- Born: Lebani Thaka David Sirenje 1982 (age 43–44) Killarney, Bulawayo, Zimbabwe
- Other name: Rasta the Artist
- Occupation: Visual artist
- Years active: 1998–present
- Known for: Portraits of South African public figures
- Children: Angel Buhlebenkosi Sirenje (2003 -); Angelic Luthando Sirenje (2013 -);

= Rasta (artist) =

Zimbabwean-born artist (born c.1982)

Lebani Thaka David Sirenje (popularly known as Rasta or Rasta the Artist; born c.1982), is a Zimbabwean-born South African visual artist known for his inaccurate and often controversial portrait paintings of celebrities. He is widely recognized for his unique style and viral artworks, which frequently spark debate on social media platforms.

He has painted prominent figures such as Desmond Tutu, Tshepo Motsepe, Patrice Motsepe, Kaizer Motaung, George Bizos, Genius Kadungure, and media personalities like Leanne Manas and Zodwa Wabantu. His portrait of Manas for her 46th birthday went viral, with Manas humorously asking, “Who is the lady in the picture?” In 2019, he had social media users in stitches when his painting of Cyril Ramaphosa failed to resemble him.

==Background and career==
Rasta was born in Killarney, Zimbabwe and raised in Pumula township in Bulawayo. His father was Mozambican.

His grandmother, Maisa Mhlanga, played a key role in nurturing his artistic talent from a young age, encouraging him to draw animals and flowers which she later used in handcrafted items for sale. Although his primary school, Ingwegwe Primary School, did not offer formal art education, he practiced sketching during spare time and sold his drawings to classmates and teachers. He later attended Magwegwe Secondary School, where he continued to develop his skills.
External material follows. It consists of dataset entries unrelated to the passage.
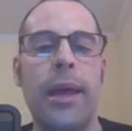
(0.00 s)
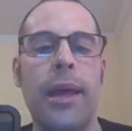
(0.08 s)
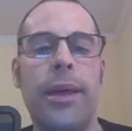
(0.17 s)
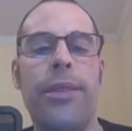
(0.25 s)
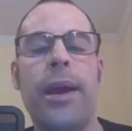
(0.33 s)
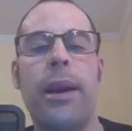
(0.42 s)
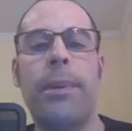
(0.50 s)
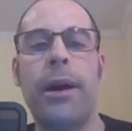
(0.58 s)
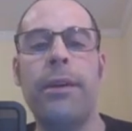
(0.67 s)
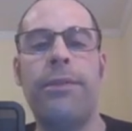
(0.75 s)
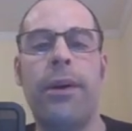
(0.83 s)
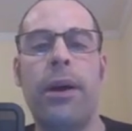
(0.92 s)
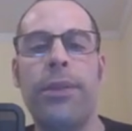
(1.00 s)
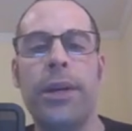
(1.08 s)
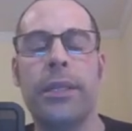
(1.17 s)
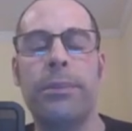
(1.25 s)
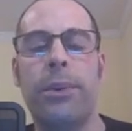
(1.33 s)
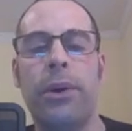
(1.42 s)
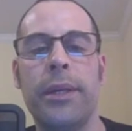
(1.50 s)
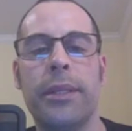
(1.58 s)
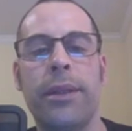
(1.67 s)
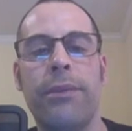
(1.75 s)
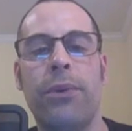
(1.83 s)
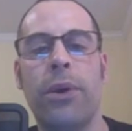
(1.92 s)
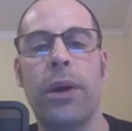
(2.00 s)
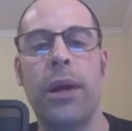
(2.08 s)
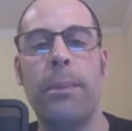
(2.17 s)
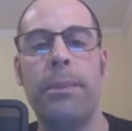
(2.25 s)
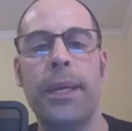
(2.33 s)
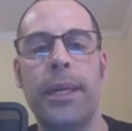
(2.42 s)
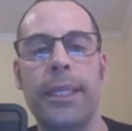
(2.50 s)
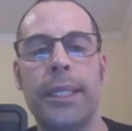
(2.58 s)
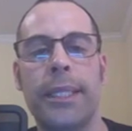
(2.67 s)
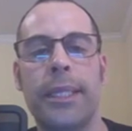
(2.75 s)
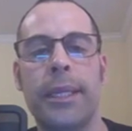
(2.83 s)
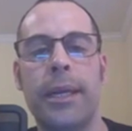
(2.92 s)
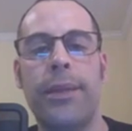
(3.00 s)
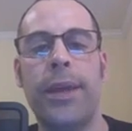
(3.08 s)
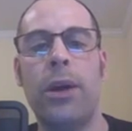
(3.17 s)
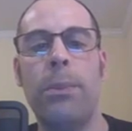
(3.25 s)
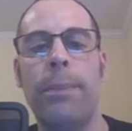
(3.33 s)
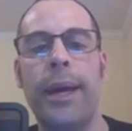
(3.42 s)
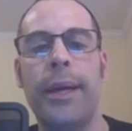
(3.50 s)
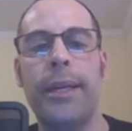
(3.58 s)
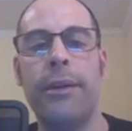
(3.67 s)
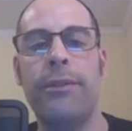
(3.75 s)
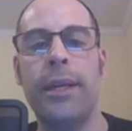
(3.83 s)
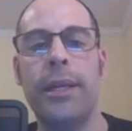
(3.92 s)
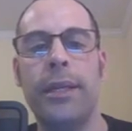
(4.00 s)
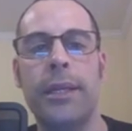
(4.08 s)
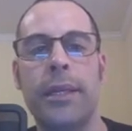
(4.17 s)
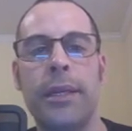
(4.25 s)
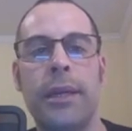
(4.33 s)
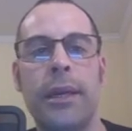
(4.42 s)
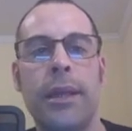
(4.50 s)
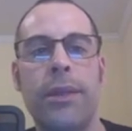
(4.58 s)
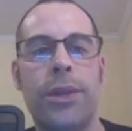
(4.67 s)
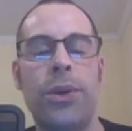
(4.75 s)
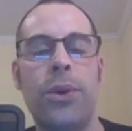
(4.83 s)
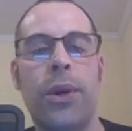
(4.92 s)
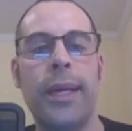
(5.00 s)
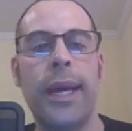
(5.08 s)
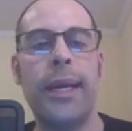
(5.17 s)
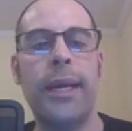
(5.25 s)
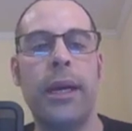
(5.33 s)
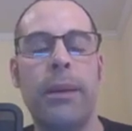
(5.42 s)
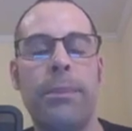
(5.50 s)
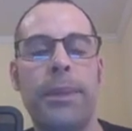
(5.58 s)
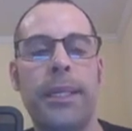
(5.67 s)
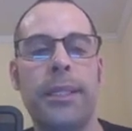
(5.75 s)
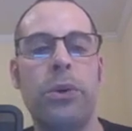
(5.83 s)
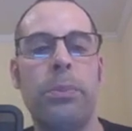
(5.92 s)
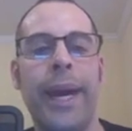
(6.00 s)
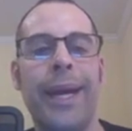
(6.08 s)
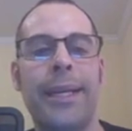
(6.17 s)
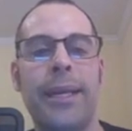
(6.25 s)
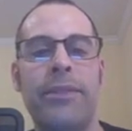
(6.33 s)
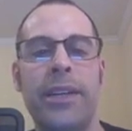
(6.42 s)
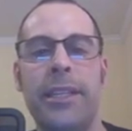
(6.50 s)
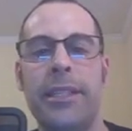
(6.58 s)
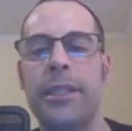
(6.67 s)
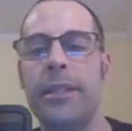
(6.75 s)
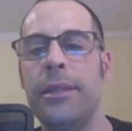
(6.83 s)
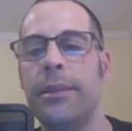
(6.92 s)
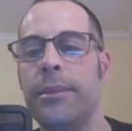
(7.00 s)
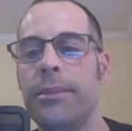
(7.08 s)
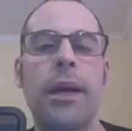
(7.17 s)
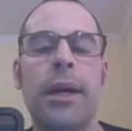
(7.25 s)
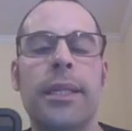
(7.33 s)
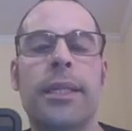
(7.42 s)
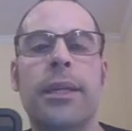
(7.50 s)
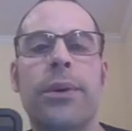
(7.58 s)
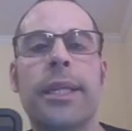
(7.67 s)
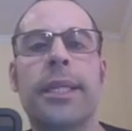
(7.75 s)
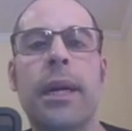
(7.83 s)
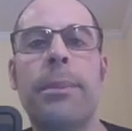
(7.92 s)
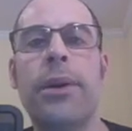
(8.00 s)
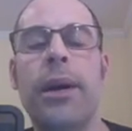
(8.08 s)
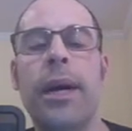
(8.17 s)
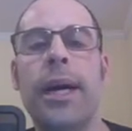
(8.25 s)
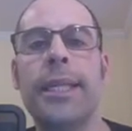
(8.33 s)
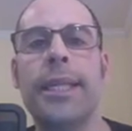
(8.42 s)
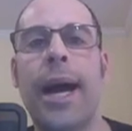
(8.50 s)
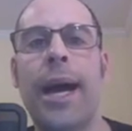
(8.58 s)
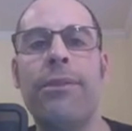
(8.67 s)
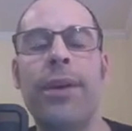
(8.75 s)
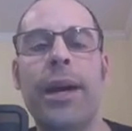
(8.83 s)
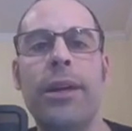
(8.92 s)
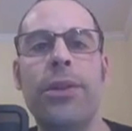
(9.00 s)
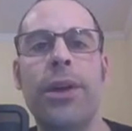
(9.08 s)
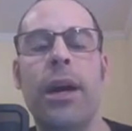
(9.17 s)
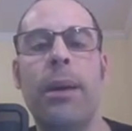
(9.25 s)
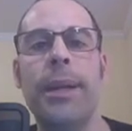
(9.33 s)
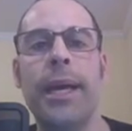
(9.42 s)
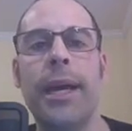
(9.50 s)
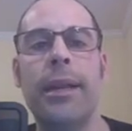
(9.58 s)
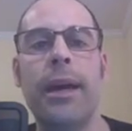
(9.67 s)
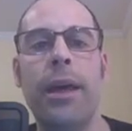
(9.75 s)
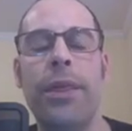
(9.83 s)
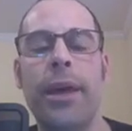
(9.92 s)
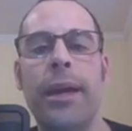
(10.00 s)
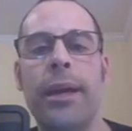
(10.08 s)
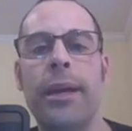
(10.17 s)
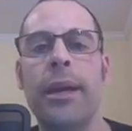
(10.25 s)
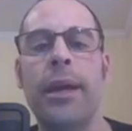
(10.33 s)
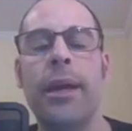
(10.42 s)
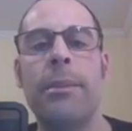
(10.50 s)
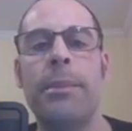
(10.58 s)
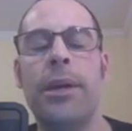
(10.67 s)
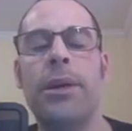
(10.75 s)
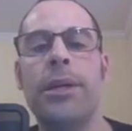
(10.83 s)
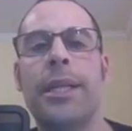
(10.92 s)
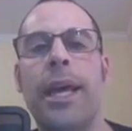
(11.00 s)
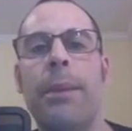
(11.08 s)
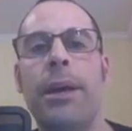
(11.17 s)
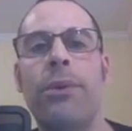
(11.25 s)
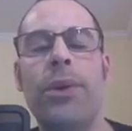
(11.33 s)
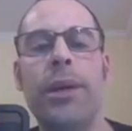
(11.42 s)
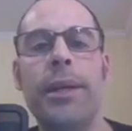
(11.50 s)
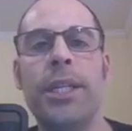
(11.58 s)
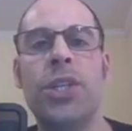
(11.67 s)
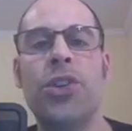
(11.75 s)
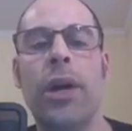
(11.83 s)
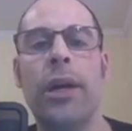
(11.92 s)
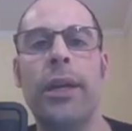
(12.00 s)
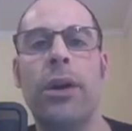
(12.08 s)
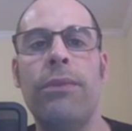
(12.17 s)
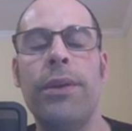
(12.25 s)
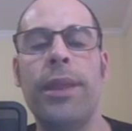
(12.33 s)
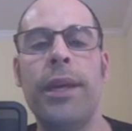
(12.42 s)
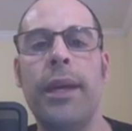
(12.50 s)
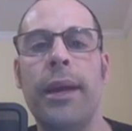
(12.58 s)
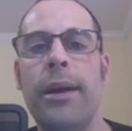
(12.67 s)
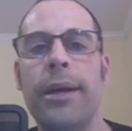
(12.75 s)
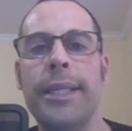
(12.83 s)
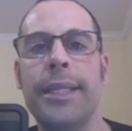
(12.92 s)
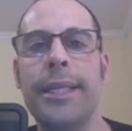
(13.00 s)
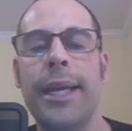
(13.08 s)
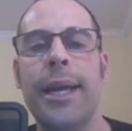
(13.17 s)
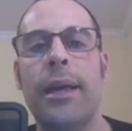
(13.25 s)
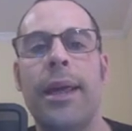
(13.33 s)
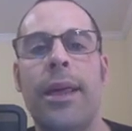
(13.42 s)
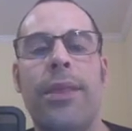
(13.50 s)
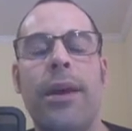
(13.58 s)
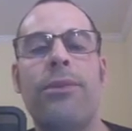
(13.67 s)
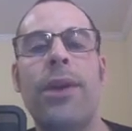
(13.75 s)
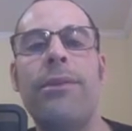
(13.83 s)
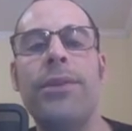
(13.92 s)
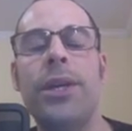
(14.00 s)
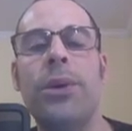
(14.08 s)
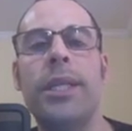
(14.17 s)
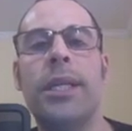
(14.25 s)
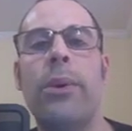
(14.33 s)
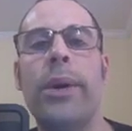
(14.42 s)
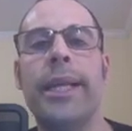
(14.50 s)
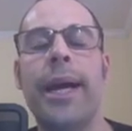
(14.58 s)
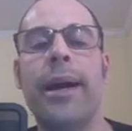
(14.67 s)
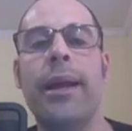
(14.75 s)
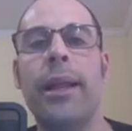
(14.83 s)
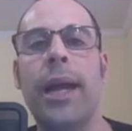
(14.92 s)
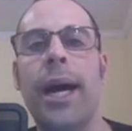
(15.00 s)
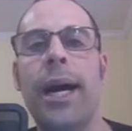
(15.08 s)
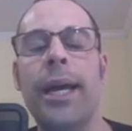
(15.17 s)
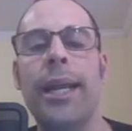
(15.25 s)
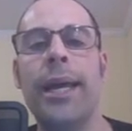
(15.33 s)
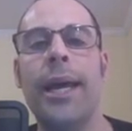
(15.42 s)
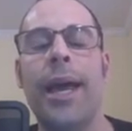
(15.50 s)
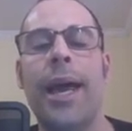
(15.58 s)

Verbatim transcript: and they're by far the smallest of the four companies, and they don't pay a dividend. The two Canadian companies do pay a dividend. So to summarize, I value the company at nothing because they've been really struggling over the years. Their revenue is going down a lot,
Rasta has become a fixture at public memorials and national events, often appearing with portraits of the deceased or honored figures. His paintings, while controversial and frequently criticized for perceived inaccuracies, have also won him admiration and a substantial following on social media. As of 2021, he had over 32,000 Twitter followers and described himself as “the best-rated paint artist in SA.

Rasta's father hailed from Mozambique, while his mother Plumtree Zimnyana, is Zimbabwean. He has two daughters, Angel and Angelic, who are also artistically inclined. Rasta believes art is his calling and that he was “born to do art.” He continues to paint publicly and often creates portraits at funerals, church events and political gatherings.

In June 2022, Rasta one of hosted one of his largest solo exhibitions at Museum Africa in Newtown, Johannesburg. The exhibition showcased approximately 600 of his paintings, including portraits of prominent figures such as Winnie Madikizela-Mandela, Julius Malema, Queen Elizabeth II, Riky Rick, and Nelson Mandela.

Rasta also unveiled a life-sized clay sculpture of himself created by Durban-based artist Dr Lungelo Gumede. Speaking at the event, Rasta described his art as “historic” and emphasized that many of his pieces were painted on-site at important national events.

The exhibition attracted large crowds, including schoolchildren, and was praised for its role in expanding public engagement with the arts. Through this exhibition, Rasta hoped to raise funds to establish an art academy aimed at teaching painting to youth as a constructive alternative to crime and substance abuse.